ATA/789/2022 du 09.08.2022 ( FORMA ) , REJETE

En fait
En droit
RÉPUBLIQUE ET CANTON DE GENÈVE

 

POUVOIR JUDICIAIRE

A/1392/2022-FORMA ATA/789/2022

COUR DE JUSTICE

Chambre administrative

Arrêt du 9 août 2022

2ème section

 

dans la cause

 

Mme A______, enfant mineure, agissant par ses parents, Mme et M. B______

contre

SERVICE ÉCOLES ET SPORT, ART, CITOYENNETÉ

 



EN FAIT

1) Madame A______, née le ______ 2009, a déposé le 31 janvier 2021 une demande d’admission dans le dispositif sport-art-études (ci-après : SAE) auprès du service écoles, sport, art, citoyenneté (ci-après : SÉSAC) du département de l’instruction publique, de la formation et de la jeunesse (ci-après : DIP).

Elle était inscrite en 10ème année du cycle d’orientation pour l’année scolaire 2022-2023. Elle pratiquait les arts du cirque à raison de 11 heures hebdomadaires d’entraînement réguliers, de cours de musique et de danse et de renforcement du lundi au vendredi à l’école « C______ » à D______, dans le canton de Vaud.

2) Le 10 mars 2022, le SÉSAC a indiqué à Mme A______ que les arts du cirque ne figuraient pas dans la brochure relative aux conditions et niveaux minimum requis pour être admis dans le dispositif du SAE, car la discipline n’était pas reconnue par Swiss Olympic en tant que fédération sportive membre ni par Jeunesse et Sport (ci-après : J+S), et ne disposait pas d’une formation professionnelle certifiante reconnue par la Confédération.

3) Le 20 mars 2022, Mme A______, sous la plume de ses parents, Mme et M. B______, a indiqué que les arts du cirque avaient progressé dans leur reconnaissance officielle et étaient reconnus par Swiss Olympic. La Confédération avait reconnu, en 2004, la E______ en tant que haute école de théâtre. Elle reconnaissait par ailleurs l’école F______ de G______, qui offrait en Belgique une formation officielle dans le domaine, sanctionnée par un baccalauréat.

4) Le 11 avril 2022, le SÉSAC a refusé la demande.

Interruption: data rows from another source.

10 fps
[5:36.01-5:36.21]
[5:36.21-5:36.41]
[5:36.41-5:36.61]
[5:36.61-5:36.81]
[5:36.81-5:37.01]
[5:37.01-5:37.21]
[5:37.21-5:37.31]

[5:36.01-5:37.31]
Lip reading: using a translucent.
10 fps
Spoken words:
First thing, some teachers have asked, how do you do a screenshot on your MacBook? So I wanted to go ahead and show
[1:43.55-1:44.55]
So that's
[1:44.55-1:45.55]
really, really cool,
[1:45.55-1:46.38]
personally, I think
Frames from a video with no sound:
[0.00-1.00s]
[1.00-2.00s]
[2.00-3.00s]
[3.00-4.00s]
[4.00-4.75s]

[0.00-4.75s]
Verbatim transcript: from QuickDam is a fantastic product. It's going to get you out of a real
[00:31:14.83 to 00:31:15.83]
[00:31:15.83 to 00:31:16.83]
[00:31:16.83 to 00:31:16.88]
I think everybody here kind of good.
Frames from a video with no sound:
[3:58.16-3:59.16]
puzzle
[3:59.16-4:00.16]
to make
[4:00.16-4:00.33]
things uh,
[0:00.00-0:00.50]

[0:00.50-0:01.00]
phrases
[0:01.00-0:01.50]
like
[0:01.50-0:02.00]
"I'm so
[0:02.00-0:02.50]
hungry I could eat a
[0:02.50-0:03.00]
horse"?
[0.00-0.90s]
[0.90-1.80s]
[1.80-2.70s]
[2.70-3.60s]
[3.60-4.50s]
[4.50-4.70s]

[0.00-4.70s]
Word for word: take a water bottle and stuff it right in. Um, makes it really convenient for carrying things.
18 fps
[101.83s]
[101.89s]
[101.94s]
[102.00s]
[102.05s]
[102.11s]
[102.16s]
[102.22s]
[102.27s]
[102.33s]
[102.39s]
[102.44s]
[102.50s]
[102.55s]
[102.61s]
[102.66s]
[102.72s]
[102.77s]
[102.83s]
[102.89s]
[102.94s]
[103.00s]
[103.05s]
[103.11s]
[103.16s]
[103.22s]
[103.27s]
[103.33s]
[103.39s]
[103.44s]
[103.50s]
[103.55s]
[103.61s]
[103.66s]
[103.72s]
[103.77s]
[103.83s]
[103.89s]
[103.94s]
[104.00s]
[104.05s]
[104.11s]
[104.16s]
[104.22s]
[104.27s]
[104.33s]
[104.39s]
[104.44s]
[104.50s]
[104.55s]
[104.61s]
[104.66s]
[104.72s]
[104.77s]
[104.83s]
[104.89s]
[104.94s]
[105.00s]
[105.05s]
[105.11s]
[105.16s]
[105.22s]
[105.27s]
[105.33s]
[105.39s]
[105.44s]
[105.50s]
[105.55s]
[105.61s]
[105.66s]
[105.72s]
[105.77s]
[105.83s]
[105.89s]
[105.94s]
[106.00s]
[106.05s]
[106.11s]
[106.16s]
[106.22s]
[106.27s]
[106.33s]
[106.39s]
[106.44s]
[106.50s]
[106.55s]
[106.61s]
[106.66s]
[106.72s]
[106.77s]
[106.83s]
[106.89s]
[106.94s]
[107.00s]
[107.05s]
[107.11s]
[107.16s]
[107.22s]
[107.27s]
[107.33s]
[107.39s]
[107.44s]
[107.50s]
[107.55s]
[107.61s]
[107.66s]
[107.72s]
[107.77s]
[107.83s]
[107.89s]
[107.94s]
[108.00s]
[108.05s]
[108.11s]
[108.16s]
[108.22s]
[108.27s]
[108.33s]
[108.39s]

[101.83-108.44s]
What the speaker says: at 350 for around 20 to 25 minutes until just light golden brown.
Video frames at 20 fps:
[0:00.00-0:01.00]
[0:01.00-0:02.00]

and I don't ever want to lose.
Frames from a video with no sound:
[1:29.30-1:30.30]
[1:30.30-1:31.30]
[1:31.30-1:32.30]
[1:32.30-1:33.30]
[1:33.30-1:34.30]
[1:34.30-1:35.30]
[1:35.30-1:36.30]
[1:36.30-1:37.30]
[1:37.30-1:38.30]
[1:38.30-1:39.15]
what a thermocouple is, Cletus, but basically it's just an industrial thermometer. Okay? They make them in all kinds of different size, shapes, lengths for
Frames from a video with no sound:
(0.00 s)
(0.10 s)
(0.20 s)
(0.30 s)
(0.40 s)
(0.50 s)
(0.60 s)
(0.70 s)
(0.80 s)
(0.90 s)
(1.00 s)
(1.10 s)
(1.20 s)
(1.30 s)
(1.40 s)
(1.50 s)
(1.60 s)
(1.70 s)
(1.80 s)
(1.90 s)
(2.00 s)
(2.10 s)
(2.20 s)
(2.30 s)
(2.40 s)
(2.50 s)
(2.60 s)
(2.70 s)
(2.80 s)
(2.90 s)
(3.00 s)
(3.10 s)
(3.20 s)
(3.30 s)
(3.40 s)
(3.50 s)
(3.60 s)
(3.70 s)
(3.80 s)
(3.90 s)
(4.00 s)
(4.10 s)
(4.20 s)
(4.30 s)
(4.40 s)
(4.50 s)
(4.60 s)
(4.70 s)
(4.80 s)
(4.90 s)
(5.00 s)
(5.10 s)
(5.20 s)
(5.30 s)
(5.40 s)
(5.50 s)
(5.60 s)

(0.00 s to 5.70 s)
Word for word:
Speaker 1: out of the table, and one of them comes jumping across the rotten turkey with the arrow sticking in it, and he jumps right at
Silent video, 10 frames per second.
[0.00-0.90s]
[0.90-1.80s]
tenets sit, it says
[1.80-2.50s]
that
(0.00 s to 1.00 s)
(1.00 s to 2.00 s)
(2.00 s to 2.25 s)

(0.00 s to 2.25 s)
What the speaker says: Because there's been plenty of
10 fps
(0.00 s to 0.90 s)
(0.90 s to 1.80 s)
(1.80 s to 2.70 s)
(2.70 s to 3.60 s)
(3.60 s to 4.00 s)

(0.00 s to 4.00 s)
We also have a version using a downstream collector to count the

Les conditions d’admission n’étaient pas remplies. La Fédération suisse des écoles de cirque (ci-après : FSEC) était désormais reconnue comme organisation partenaire par Swiss Olympic, ce qui ne conférait pas aux arts du cirque le statut de discipline sportive. Les arts du cirque ne faisaient pas l’objet d’une formation certifiante en Suisse. La FSEC travaillait à une reconnaissance de la discipline par J+S.

5) Par acte remis à la poste le 4 mai 2022, Mme A______, sous la plume de ses parents, a recouru auprès de la chambre administrative de la Cour de justice
(ci-après : la chambre administrative) contre cette décision, concluant à son annulation et à ce qu’elle soit admise dans le dispositif SAE à la rentrée 2022-2023 et à défaut que le DIP entre en matière pour un allègement horaire.

Les arts du cirque disposaient désormais d’un partenariat avec Swiss Olympic en tant que discipline sportive mais sans compétition. Ils disposaient d’une formation certifiante en haute école en Suisse, à la E______, laquelle était reconnue par Swissuniversities et offraient un baccalauréat et une maîtrise en « physical theatre ». La haute école ne devait pas avoir son siège en Suisse, le métier de circassien n’était pas réglementé et des hautes écoles étaient reconnues par le système Bologne en Belgique, en France, au Canada et en Suède. Enfin, les cantons de Vaud, Neuchâtel, Fribourg, Jura et Valais offraient à leurs élèves circassiens la possibilité de suivre le programme SAE. Le canton de Genève avait déjà autorisé de nombreux circassiens à étudier en-dehors du canton en prenant en charge leurs frais de scolarité. Des dérogations avaient été accordées concernant la gymnastique acrobatique. Les exigences posées par le DIP seraient largement dépassées dans un an vu les efforts de la FSEC.

6) Le 3 juin 2022, le DIP a conclu au rejet du recours.

J+S n’incluait pas les arts du cirque dans les disciplines qu’elle reconnaissait. Swiss Olympic avait récemment admis la FSEC comme organisation partenaire et non comme membre, faute de caractère compétitif de la discipline. Il existait en Suisse des écoles préparatoires à l’entrée dans des écoles européennes de cirque, tel « C______ ». Toutefois, aucune formation supérieure reconnue dans le domaine des arts du cirque n’existait encore en Suisse. L’H______ délivrait des maîtrises en musique et théâtre ainsi qu’en théâtre physique, mais n’était pas reconnue par la FSEC comme une école préparatoire pour les arts du cirque.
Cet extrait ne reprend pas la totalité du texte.